Technology Industries of Sweden
- Formation: 1896
- Legal status: Trade Organization
- Purpose: Employers' Organization
- Location: Stockholm, Sweden;
- Director-General: Pia Sandvik
- Affiliations: CEEMET, Orgalime
- Website: teknikforetagen.se

= Association of Swedish Engineering Industries =

Organization of Sweden

The Technology Industries of Sweden (Teknikföretagen) is a Swedish trade organization representing employers of multinational engineering and industrial manufacturing companies. The member companies operate in a range of sectors that include telecommunications, fabricated metal products, electronics, machinery and equipment, office machinery and apparatus, power industry, instrument technology, optics, motor cars and transport equipments.
The association's main objective is to assist the employers of its member companies with various industry policies and labor law guidelines, collective agreement negotiations with labor unions as well as regular publication of economic policy and trend analysis reports. The association also maintains an established task force to promote initiatives in technological innovation, research collaboration between universities and companies as well as design thinking that ultimately can enhance the global competitiveness of Sweden's industrial sector. The association has 4,500 member companies with over 300,000 employees.

== History ==
In July 1896, as a result of the rapid industrial clustering and labor unionization, an industrial worker association (Swedish: Sveriges Verkstadsförening) was founded in Gothenburg, the home of world headquarters for several Swedish multinational engineering companies including, Electrolux, Saab Group, Volvo Group as well as SKF. The purpose of Verkstadsförening was to promote healthy employer-employee relations through collaboration with labor unions and to design bilateral employment agreements providing equal and yet competitive employment conditions to manufacturing employees.
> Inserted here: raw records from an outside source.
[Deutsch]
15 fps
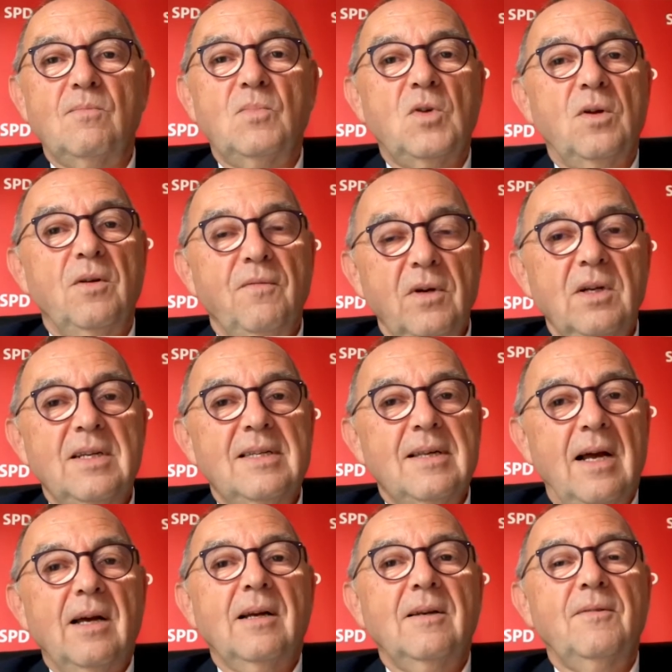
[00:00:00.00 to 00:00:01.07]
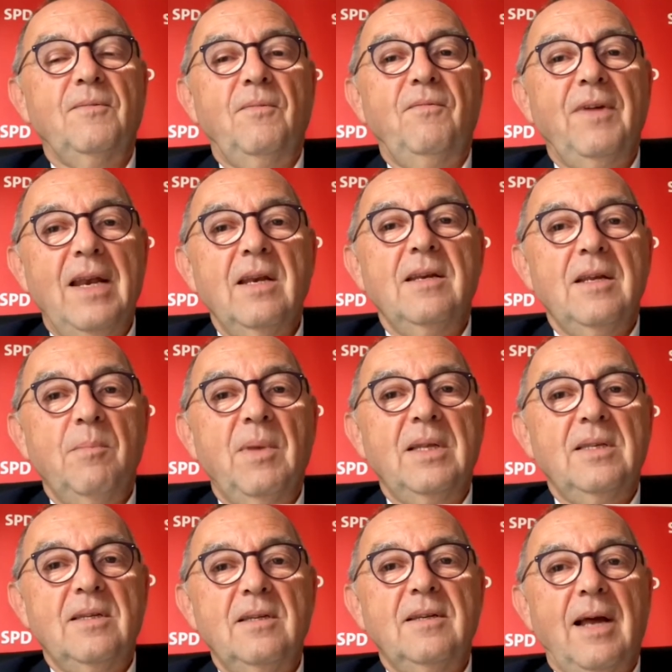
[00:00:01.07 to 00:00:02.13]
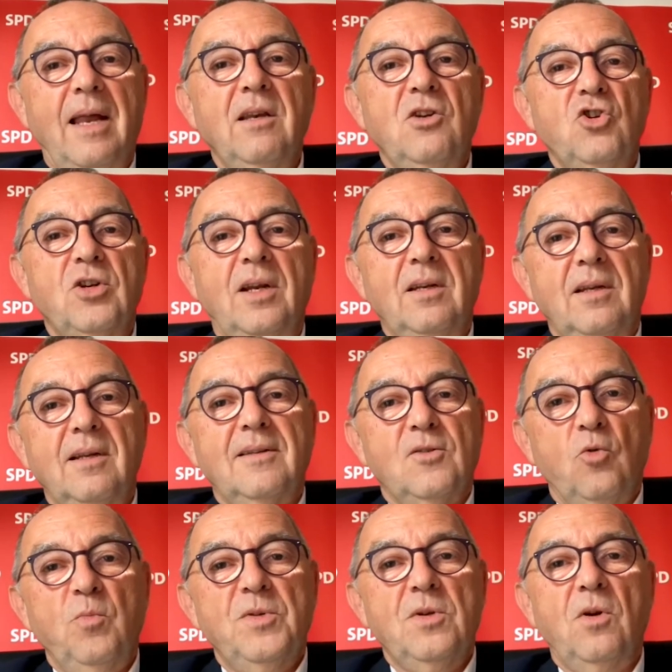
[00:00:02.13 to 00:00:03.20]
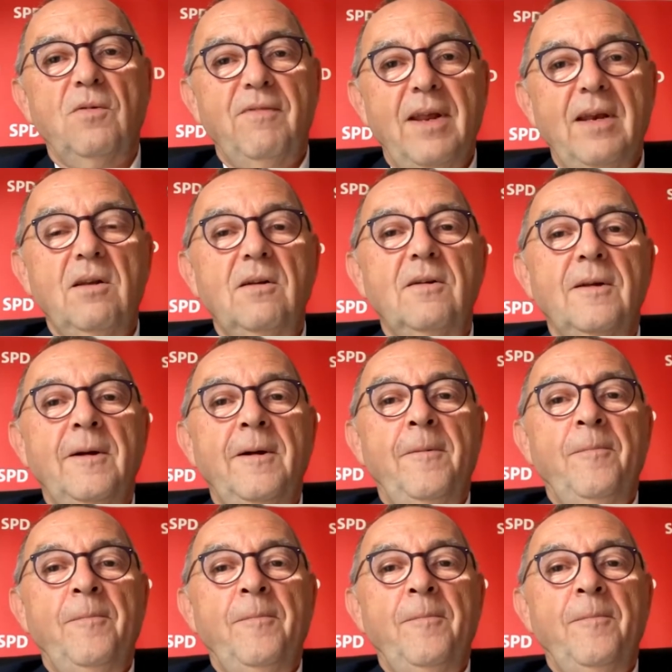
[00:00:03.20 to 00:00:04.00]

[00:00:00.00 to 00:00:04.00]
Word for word: sondern wirklich sagt, wenn jemand sich an die Stadt XY wendet,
Verkstadsförening subsequently expanded through several regional organizations across the country, which by 1917 together became members of the Swedish Employer's Association (Swedish: Svenska Arbetsgivareföreningen (SAF)). The pivotal change however took place in 1992 when the Workshop Association merged with the Mechanic Federation (Swedish: Mekanförbundet), yet another employer's interest organization for select sectors of the ever industrializing manufacturing sector in Sweden. The combined organizations were then named The Association of Swedish Workshop Industries (Swedish: Föreningen Sveriges Verkstadsindustrier (VI)), which in 2002 was renamed to the current Association of Swedish Engineering Industries.

== The Grand Award of Design ==
Since 2003, the association has hosted an annual challenge named The Grand Award of Design (Swedish: Stora Designpriset) to cultivate and promote domestic industrial design and design thinking for product and service development. The key objective is to nurture and inspire design work of viable commercial and competitive value for the Swedish manufacturing companies. Each year a shortlist of finalist companies are nominated for The Grand Design Prize and awarded with grants.

== Affiliations ==
At a national level, the association is a member of the Confederation of Swedish Enterprise (Swedish: Svenskt Näringsliv). At a regional level, the association is a member of the European Engineering Association named Orgalime where collaborative partnerships have been formed at an EU-level R&D workgroups to increase cross-border collaboration in technology innovation in the manufacturing sector.